The director of the Rainbow Rescue, a home for boys, Judy Wilson, says if electrical work and plumbing are completed on time, the organisation will be in its new home by May.Wilson said the home's new Maraval building, which had been under construction for over a year, would be finished within the next two months once sponsors kept their promises to assist. She said the electrical work, which had already begun, had been donated by the T&TEC Mt Hope Sports Club.
"Imagine, we get water and electricity bills but we have neither of those things," she said.Wilson said the home had received support from companies and individuals but some people had made promises they did not keep. These empty promises, she said, were making an already difficult job even harder.She added: "Even so, I feel blessed. I am so thankful for all the support given to the home so far."
Wilson received a lease for the Saddle Road, Maraval, property in October 2011 after Rainbow Rescue outgrew the home's current Belmont location. Wilson, who had viewed the dilapidated structure in Maraval as a blessing, had a shock when, a month later, flooding in Maraval ravaged the property, destroying the right wall completely and partially destroying the wall on the left side.
She had just arrived on the property after buying bags of cement for labourers to complete the plastering work to the outside wall when she met a T&T Guardian team yesterday."The building turned out to be way more work than we expected," she said.Wilson said the building's signature red outside walls, which were made of a type of river stone, had to be supported by plaster as pieces of it would fall off with a single touch.
The previously abandoned property, situated at 2 Saddle Road, Maraval, had suffered from vandalism and most of the electrical wiring had been pulled out and pilfered. A new roof was put in and the floors changed completely. The inside has been transformed into a dormitory for the boys, aged eight to 19, a downstairs kitchen, offices, storerooms, a caretaker's room, bathrooms and closets. The new building will house 16 boys.

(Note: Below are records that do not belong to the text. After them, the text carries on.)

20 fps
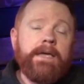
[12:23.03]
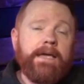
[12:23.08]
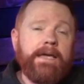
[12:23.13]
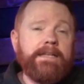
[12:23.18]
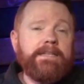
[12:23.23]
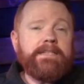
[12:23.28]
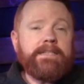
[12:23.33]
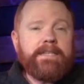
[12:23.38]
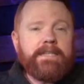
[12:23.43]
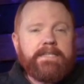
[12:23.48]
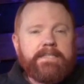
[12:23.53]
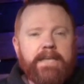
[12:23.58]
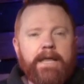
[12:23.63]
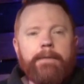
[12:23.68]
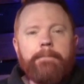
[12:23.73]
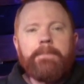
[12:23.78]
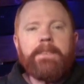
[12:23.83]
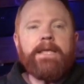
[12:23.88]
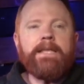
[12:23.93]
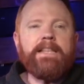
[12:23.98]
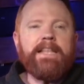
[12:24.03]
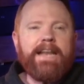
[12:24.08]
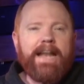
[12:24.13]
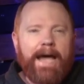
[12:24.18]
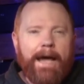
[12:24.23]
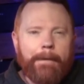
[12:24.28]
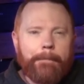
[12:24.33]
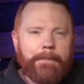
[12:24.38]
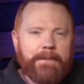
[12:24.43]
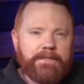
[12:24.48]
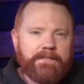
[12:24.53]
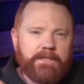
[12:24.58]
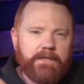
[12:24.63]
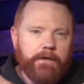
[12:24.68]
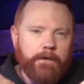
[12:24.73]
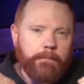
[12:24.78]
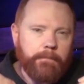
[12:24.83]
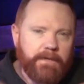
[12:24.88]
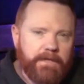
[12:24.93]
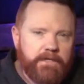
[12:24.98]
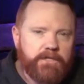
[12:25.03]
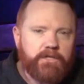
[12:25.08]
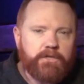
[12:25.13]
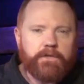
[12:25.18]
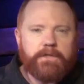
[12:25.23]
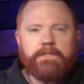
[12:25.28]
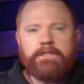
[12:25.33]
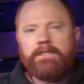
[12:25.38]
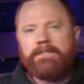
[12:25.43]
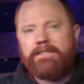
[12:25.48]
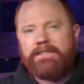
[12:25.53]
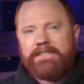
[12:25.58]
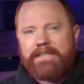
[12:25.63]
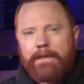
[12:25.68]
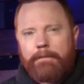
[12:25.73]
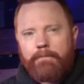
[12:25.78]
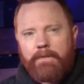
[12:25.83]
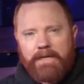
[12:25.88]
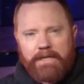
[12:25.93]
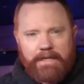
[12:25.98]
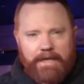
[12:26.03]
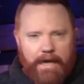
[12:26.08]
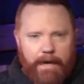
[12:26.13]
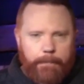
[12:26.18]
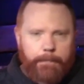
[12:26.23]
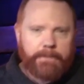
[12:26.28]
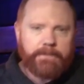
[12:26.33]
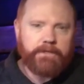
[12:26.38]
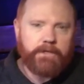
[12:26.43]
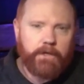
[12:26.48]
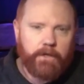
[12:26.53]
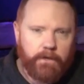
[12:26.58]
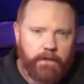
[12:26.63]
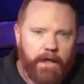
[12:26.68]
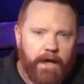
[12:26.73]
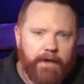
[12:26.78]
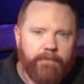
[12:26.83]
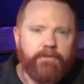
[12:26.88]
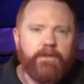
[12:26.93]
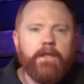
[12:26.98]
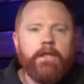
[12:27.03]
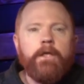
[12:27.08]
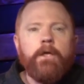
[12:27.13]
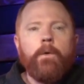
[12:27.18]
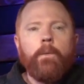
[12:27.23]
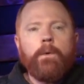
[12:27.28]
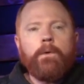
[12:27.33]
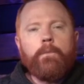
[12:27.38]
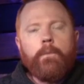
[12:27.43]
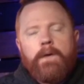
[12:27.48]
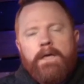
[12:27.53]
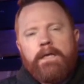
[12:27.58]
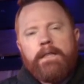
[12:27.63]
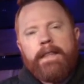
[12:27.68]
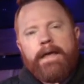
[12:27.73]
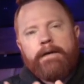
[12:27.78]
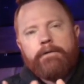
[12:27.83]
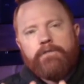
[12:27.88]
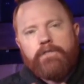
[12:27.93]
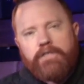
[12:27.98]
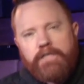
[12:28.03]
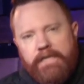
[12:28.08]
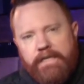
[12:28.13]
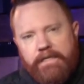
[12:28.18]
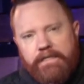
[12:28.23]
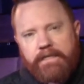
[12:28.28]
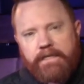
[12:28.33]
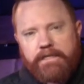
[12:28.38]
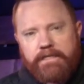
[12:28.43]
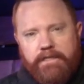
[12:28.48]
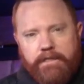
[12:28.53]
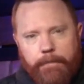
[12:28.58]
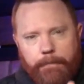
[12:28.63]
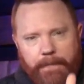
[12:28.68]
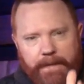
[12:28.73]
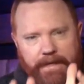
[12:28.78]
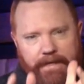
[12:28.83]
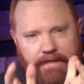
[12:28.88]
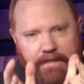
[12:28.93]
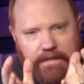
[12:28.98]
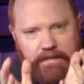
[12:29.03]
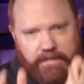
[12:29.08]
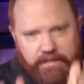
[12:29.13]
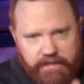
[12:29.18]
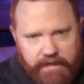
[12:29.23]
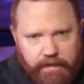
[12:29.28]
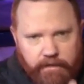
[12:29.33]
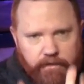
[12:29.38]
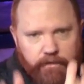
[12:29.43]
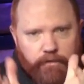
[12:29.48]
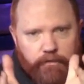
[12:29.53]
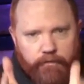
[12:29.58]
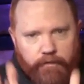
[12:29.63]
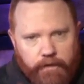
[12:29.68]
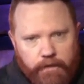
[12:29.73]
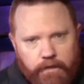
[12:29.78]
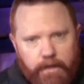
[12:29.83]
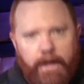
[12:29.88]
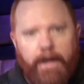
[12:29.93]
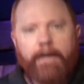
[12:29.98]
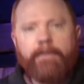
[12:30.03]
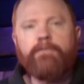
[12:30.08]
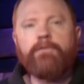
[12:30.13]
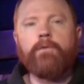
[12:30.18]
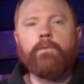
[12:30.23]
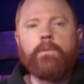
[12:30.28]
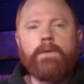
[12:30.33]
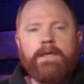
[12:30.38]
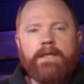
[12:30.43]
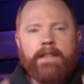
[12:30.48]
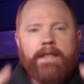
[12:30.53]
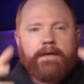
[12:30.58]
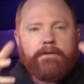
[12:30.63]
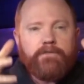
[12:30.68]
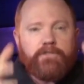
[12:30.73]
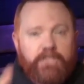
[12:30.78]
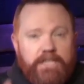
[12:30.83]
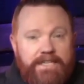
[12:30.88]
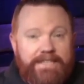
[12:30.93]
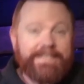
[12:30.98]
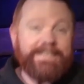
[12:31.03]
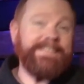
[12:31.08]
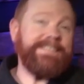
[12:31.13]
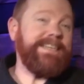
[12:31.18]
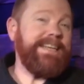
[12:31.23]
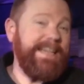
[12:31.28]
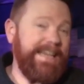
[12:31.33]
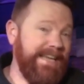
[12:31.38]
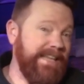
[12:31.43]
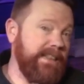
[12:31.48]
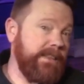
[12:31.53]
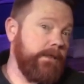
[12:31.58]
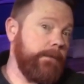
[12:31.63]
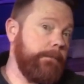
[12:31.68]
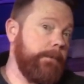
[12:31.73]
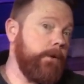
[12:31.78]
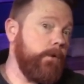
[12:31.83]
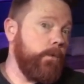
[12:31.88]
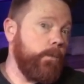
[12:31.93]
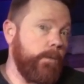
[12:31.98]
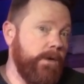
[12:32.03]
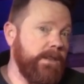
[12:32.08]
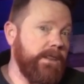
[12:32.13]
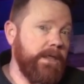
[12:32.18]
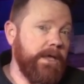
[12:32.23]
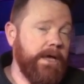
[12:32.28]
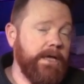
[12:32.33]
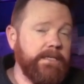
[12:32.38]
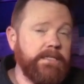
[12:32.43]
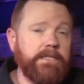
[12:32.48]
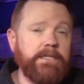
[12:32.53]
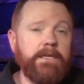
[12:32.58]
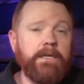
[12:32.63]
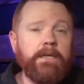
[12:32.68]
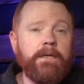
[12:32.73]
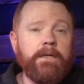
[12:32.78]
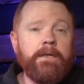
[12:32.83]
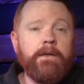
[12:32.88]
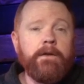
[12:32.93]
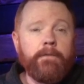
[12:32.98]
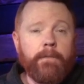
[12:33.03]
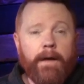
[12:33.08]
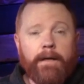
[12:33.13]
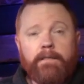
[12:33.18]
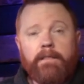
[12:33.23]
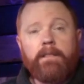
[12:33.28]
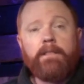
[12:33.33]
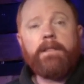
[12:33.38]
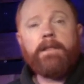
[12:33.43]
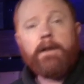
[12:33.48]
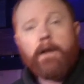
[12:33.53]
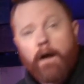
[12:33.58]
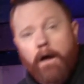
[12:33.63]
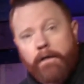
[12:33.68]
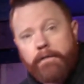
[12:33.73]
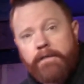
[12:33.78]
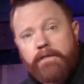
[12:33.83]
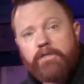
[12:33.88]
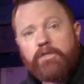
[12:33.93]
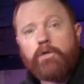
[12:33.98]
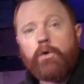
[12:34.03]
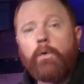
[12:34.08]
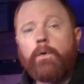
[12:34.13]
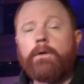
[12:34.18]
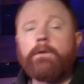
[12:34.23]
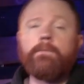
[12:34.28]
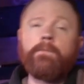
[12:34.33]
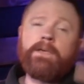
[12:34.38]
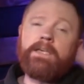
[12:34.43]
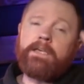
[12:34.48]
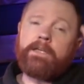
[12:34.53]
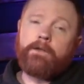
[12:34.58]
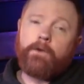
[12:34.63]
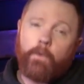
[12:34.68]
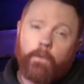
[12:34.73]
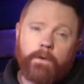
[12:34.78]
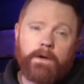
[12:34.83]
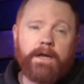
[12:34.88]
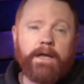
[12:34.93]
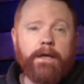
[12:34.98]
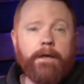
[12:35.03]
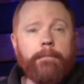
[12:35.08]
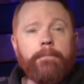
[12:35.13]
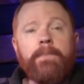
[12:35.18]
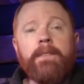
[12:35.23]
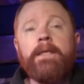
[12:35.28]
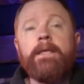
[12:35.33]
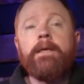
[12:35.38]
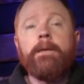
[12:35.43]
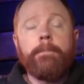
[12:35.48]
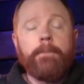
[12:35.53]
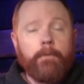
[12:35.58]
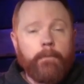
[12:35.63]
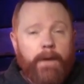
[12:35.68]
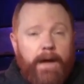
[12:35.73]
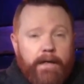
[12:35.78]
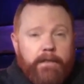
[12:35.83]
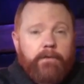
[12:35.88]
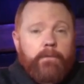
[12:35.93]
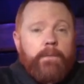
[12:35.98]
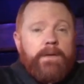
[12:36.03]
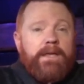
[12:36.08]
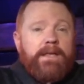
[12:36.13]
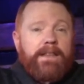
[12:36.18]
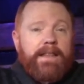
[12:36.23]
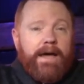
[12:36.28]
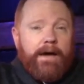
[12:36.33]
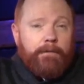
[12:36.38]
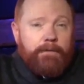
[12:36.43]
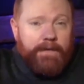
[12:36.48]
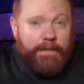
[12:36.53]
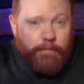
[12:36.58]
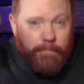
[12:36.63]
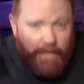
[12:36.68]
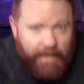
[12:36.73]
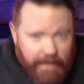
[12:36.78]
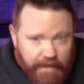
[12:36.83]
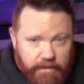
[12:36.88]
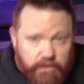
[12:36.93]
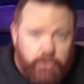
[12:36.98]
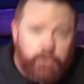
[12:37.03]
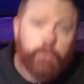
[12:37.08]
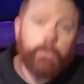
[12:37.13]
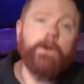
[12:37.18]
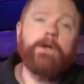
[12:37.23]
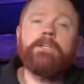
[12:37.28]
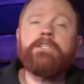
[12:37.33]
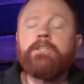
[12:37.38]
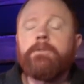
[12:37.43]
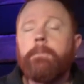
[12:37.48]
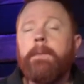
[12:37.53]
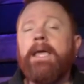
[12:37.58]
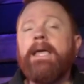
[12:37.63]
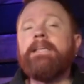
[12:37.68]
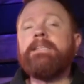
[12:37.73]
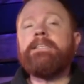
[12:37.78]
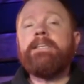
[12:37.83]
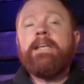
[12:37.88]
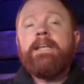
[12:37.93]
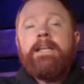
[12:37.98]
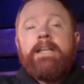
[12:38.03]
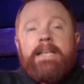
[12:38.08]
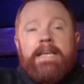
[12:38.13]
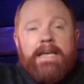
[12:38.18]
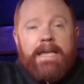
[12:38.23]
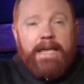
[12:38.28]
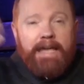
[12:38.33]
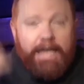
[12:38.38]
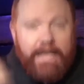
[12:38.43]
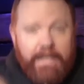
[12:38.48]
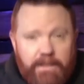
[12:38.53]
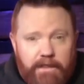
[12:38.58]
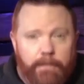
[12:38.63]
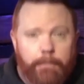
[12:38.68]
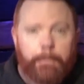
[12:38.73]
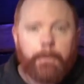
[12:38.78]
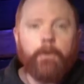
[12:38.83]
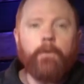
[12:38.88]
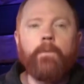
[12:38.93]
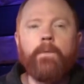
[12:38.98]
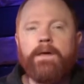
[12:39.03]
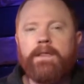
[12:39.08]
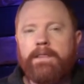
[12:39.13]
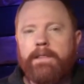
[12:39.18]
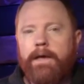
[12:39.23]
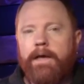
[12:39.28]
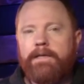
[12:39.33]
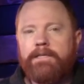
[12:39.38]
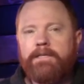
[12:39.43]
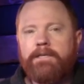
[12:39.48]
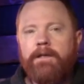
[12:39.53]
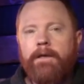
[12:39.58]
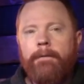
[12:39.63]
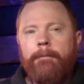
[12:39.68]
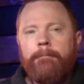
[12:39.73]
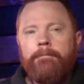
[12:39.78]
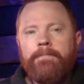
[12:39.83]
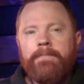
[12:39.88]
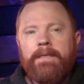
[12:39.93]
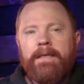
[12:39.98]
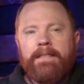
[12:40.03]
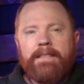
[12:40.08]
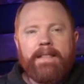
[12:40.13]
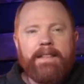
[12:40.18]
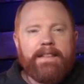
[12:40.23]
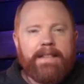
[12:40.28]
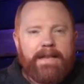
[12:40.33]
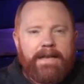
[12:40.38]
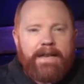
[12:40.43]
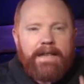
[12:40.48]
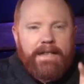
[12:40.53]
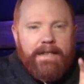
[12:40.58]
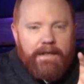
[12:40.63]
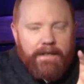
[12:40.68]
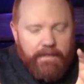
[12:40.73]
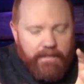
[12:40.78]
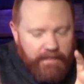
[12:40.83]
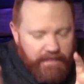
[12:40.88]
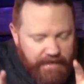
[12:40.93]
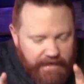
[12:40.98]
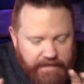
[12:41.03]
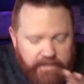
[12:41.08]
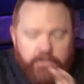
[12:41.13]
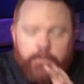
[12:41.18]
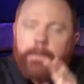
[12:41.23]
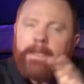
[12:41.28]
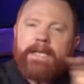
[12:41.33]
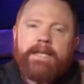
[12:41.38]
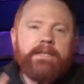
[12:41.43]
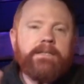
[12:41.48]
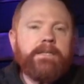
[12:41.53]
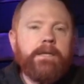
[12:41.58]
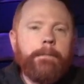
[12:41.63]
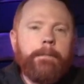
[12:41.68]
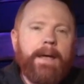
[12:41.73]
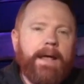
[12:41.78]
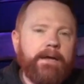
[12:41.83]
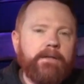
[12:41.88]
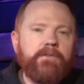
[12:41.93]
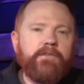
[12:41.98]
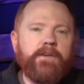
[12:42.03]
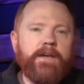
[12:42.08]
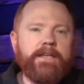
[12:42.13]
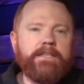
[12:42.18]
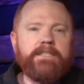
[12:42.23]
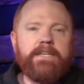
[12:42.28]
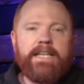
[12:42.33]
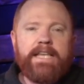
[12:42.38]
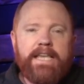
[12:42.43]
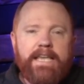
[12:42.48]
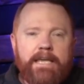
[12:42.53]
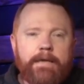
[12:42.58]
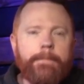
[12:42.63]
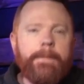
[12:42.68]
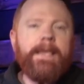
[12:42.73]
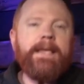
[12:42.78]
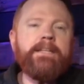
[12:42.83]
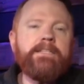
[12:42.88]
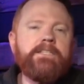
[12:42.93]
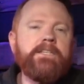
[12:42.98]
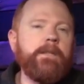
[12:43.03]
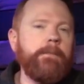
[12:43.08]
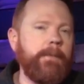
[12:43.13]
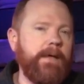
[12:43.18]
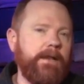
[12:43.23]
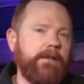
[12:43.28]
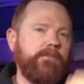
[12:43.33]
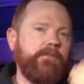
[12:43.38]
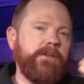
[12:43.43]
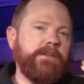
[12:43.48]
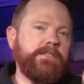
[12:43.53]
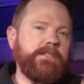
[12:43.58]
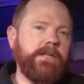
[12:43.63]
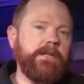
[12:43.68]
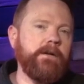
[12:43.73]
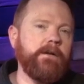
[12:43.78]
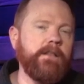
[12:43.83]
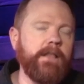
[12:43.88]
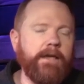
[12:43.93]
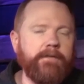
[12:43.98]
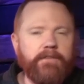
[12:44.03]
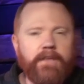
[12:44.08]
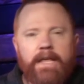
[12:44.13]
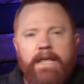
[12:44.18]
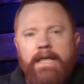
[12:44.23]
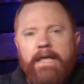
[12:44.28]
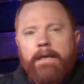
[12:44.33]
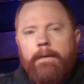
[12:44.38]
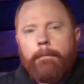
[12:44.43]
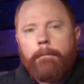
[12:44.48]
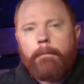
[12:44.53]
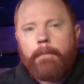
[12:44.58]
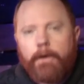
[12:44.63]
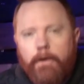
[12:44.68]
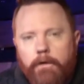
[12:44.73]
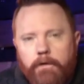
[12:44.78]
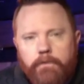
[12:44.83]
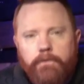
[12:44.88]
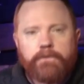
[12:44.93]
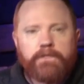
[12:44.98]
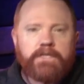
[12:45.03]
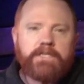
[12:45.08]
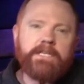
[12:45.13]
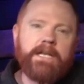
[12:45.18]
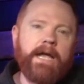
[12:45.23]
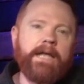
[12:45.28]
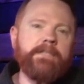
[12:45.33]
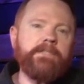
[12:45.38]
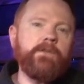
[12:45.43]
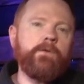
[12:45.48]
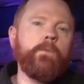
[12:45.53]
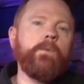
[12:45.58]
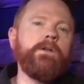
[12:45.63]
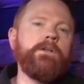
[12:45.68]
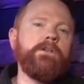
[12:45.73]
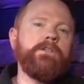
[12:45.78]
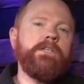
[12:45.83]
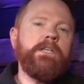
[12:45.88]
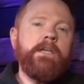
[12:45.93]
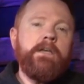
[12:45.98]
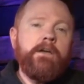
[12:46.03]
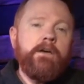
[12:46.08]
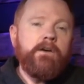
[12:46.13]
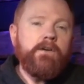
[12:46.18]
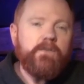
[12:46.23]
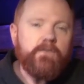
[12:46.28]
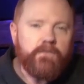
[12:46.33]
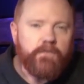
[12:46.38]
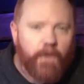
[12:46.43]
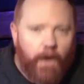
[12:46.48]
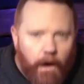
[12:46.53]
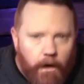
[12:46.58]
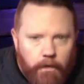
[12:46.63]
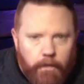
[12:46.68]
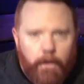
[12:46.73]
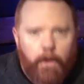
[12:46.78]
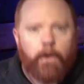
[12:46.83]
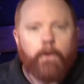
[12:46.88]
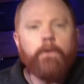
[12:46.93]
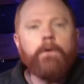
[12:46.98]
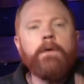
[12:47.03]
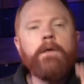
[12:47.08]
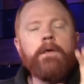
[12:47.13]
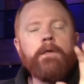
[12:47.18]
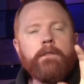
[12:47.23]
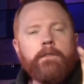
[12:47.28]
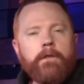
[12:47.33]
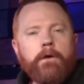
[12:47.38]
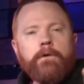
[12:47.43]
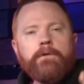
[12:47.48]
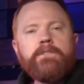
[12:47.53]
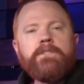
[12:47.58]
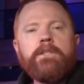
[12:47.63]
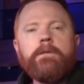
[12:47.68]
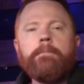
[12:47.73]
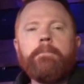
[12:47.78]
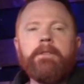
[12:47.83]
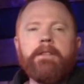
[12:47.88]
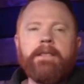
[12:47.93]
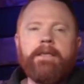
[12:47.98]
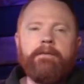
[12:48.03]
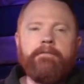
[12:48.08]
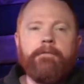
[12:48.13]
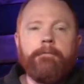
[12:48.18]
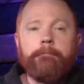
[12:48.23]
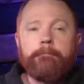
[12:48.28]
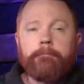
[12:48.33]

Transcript: It's the same thing that happens in our ministries. It's the same thing that happens in our lives. When we allow Jesus to be at the center of our lives, when we allow Jesus in the boat with us, rather than on the shore and we ignore him, but rather we allow him into our space, in the boat with us, that then things begin to manifest. He begins to manifest in our lives. Miracles, signs, and wonders follow those that believe.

Wilson visits the site every day to check on the progress of work.
She said: "It took a miracle from the Lord to get it from the broken shell it was to a sturdy structure. A lot of the material was donated to us and we got financial donations, a lot of which went to labour costs."
She said the home still needed help in the form of paint for the outside of the building, kitchen cupboards, ceiling fans, air-conditioning units, closets and floodgates.